Me preguntaba hace poco por qué me gusta escribir y sobretodo por que escribía siempre sobre alguien o sobre algo que le pasa a ese alguien. Y pensando me di cuenta de que lo hacía para calmar la ansiedad. De toda las cosas que observo, las que, con más facilidad, se me queda dando vueltas en la cabeza son las personas. Desde niño me quedaba mirando por mucho tiempo a la gente y cuando alguien hacía algo que me llamaba mucho la atención, trataba de imitar sus gestos y sus acciones. No tenía que ser nada espectacular: una abuela llevando de la mano a su nieto, un señor que caminaba vendiendo pescado o un niño mirando como otros niños jugaban. Me imaginaba lo que estaban pensando y en qué momento aprendieron a reaccionar o responder como lo hacían.


“Herbet” — Un personaje protagonista de un stop motion.

Con el tiempo, como no los volvía a ver, pensaba en lo que estarían haciendo o cómo lucirían.
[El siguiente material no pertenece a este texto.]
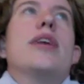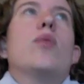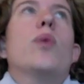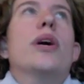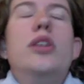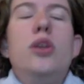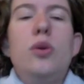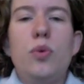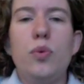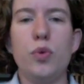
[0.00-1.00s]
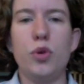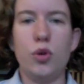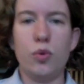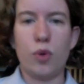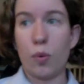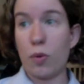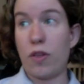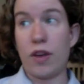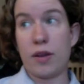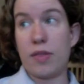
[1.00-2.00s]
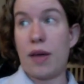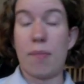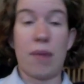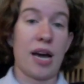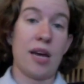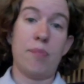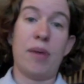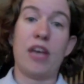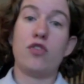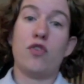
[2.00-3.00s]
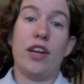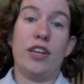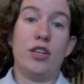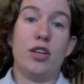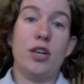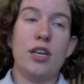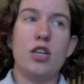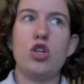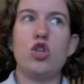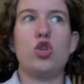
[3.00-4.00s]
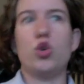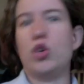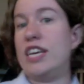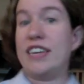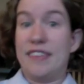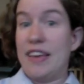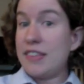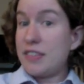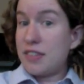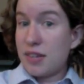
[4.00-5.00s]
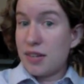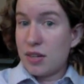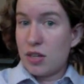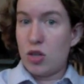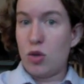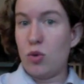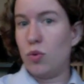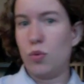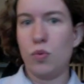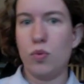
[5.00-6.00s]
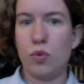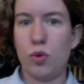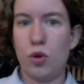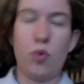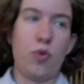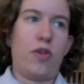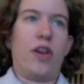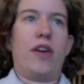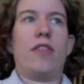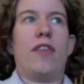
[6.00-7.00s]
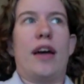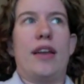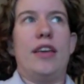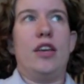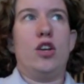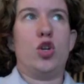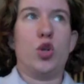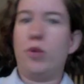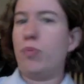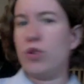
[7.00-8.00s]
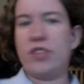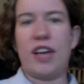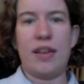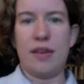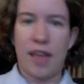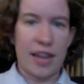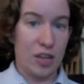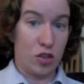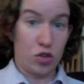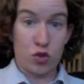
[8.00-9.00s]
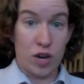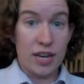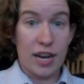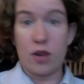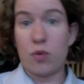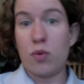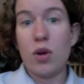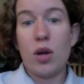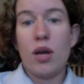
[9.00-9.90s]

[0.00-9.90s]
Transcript: like, what? You don't think that my best friend should exist? You think that he should pretend that he's straight? I don't,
Soñaba con sus rostros, con su ropa, con su cara al levantarse, con el sonido que hacían al masticar, con los lunares de su cuerpo, con las veces en las que lloraban a solas y con toda su vida. Tantas imágenes se me vienen a la vez que me saturo si es que no las anoto. Debo escribir para sacar a flote a todos los personajes que buscan hacerse un espacio dentro de mi cabeza.
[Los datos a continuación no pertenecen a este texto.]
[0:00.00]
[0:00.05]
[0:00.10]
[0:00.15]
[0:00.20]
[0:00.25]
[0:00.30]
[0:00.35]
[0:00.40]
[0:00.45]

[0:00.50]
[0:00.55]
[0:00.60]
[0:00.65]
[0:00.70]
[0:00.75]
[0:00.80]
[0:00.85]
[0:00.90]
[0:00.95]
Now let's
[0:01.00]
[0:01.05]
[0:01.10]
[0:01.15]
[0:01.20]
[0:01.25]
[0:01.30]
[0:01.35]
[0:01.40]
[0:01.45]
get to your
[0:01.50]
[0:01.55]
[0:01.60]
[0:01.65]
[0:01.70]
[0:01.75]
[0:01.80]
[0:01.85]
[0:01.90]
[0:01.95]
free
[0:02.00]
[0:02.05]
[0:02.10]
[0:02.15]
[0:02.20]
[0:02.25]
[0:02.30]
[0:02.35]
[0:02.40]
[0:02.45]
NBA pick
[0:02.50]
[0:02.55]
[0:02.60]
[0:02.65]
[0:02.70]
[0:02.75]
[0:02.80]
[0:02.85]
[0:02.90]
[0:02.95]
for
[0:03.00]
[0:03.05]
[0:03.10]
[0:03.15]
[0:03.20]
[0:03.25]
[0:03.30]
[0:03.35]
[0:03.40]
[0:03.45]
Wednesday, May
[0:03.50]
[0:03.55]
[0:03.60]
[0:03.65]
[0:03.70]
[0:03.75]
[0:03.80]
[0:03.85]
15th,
Escribo para verlos reír o llorar o gritar o reflexionar o perder el rumbo o adaptarse. Como uno mismo.

Ellos te cuestionan y te preguntan por su vida y quieren que les des un pasado, un mejor amigo, una novia, una madre y una fiesta de cumpleaños. Que les cuentes quien los abrazó fuerte por primera vez y que los acompañes por el camino que escojan.

Y es que, cuando un personaje ya se alimentó de todo lo que le pudiste dar, se vuelve independiente. Sus historias fluyen y ella o él mismo se equivocan, se deprimen, se caen y se levantan. Lloran y se aferran con fe a un sentimiento.

Y uno termina siendo espectador.

A partir de ese momento solo quieres seguir escribiendo sobre la vida de estos seres y estás felizmente condenado a escribir más para saber más. Y cuando llegue (porque siempre llega) el momento de decirles adiós, debes abrazarlos fuerte por última vez y dejarlos ir.